We will employ a multi-faceted approach combining biochemical, cell biological, and functional analyses to investigate DVL2 complex formation and its relationship to condensate formation and Wnt signaling activity.

**Biochemical Analysis:** We will use sucrose density gradient ultracentrifugation to detect and characterize endogenous DVL2 complexes in cellular extracts. This approach will allow us to determine complex sizes by comparing DVL2 fractionation patterns with molecular weight standards and control proteins like AXIN1.

**Comparative Analysis:** We will compare complex formation between DVL isoforms (DVL1, DVL2, DVL3) to identify isoform-specific differences in oligomerization behavior.

**Domain Mapping:** We will systematically map DVL2 regions responsible for complex formation using deletion constructs and computational predictions. We will use the SEG algorithm to identify low-complexity regions, the TANGO algorithm to predict aggregation sites, and protein alignments to identify conserved domains.

**Molecular Characterization:** We will design point mutations targeting predicted interaction sites (aggregation sites and phenylalanine stickers) to test their roles in mediating DVL2 self-interaction.

**Functional Validation:** We will assess the relationship between complex formation, condensate formation, and Wnt pathway activation using immunofluorescence microscopy and luciferase reporter assays.

## Experiment Design

**Endogenous Complex Detection:** We will perform sucrose density gradient ultracentrifugation on lysates from multiple cell lines (HEK293T, HeLa, U2OS) to fractionate proteins by size. We will detect endogenous DVL2 using validated antibodies and compare its fractionation pattern with molecular weight markers (thyroglobulin 669 kDa, albumin 66 kDa) and control proteins (AXIN1). We will validate antibody specificity using siRNA knockdown.

**Isoform Comparison:** We will transiently express HA-tagged DVL1, DVL2, and DVL3 and analyze their complex formation patterns using the same ultracentrifugation approach. We will also test whether DIX domain mutations affect complex formation.
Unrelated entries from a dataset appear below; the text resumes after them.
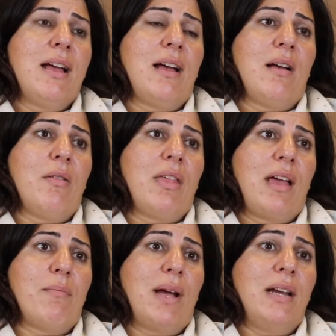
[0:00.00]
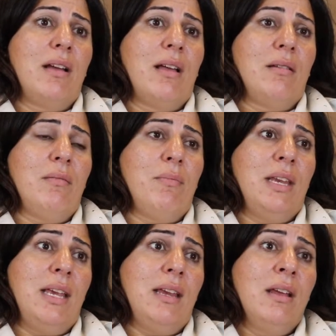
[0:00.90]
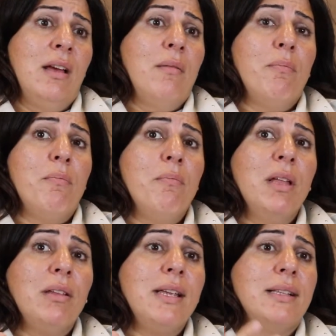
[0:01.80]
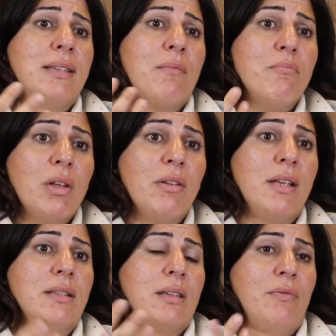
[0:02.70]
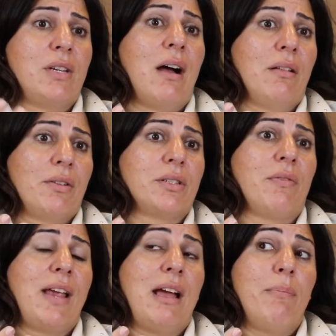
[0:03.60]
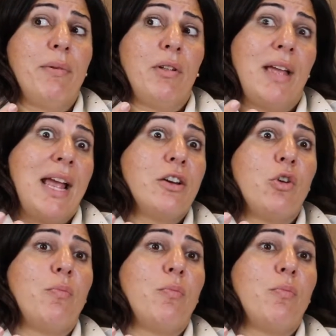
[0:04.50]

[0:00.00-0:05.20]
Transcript: that might not need millions and millions of dollars of capital and,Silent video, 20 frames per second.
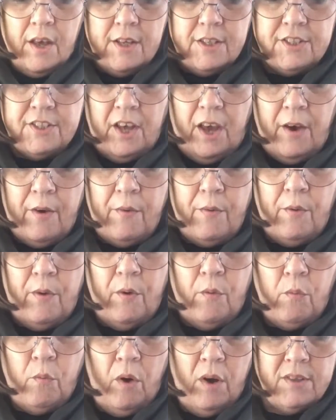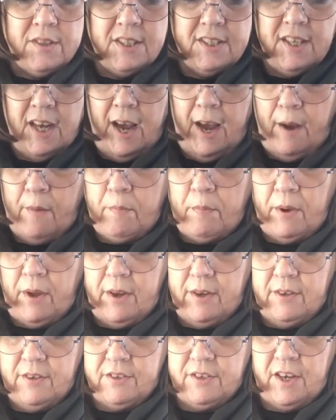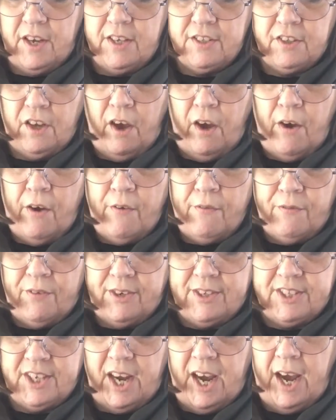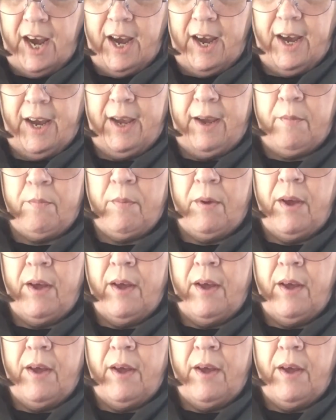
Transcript: So what had happened is, over time,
**Domain Mapping Experiments:** We will create a series of DVL2 deletion constructs removing different regions (DEP domain, C-terminal regions, individual low-complexity regions LCR1-4, conserved domains CD1-2). We will test these constructs for complex formation using ultracentrifugation and for condensate formation using immunofluorescence microscopy in transfected cells.

**Point Mutation Analysis:** Based on computational predictions, we will create point mutations targeting key residues in identified regions (VV-AA mutations in predicted aggregation sites, FF-AA mutations targeting phenylalanine stickers). We will test these mutations for their effects on complex formation, condensate formation, and Wnt pathway activation.

**Functional Assays:** We will use immunofluorescence microscopy to quantify condensate formation in transfected cells, counting cells with condensates and measuring condensate numbers per cell using automated image analysis. We will assess Wnt pathway activation using TOP/FOP luciferase reporter assays in transfected cells.

**Phase Separation Validation:** We will test whether identified condensates exhibit properties of phase-separated structures by treating cells with osmotic shock and 1,6-hexandiol, which should dissolve phase-separated condensates.

**Interaction Studies:** We will perform co-localization experiments by co-expressing isolated domains with full-length DVL2 to test direct interactions. We will also test whether isolated domains can act as dominant-negative inhibitors of DVL2 function.

**Rescue Experiments:** We will test whether heterologous condensate-forming regions from other proteins (such as AXIN1-derived sequences) can functionally replace DVL2 condensate-forming regions to determine if condensate formation per se is important for function.

All experiments will include appropriate controls, statistical analysis using Student's t-tests, and will be performed with biological replicates. We will use correlation analysis to examine relationships between complex formation, condensate formation, and functional activity across different DVL2 constructs.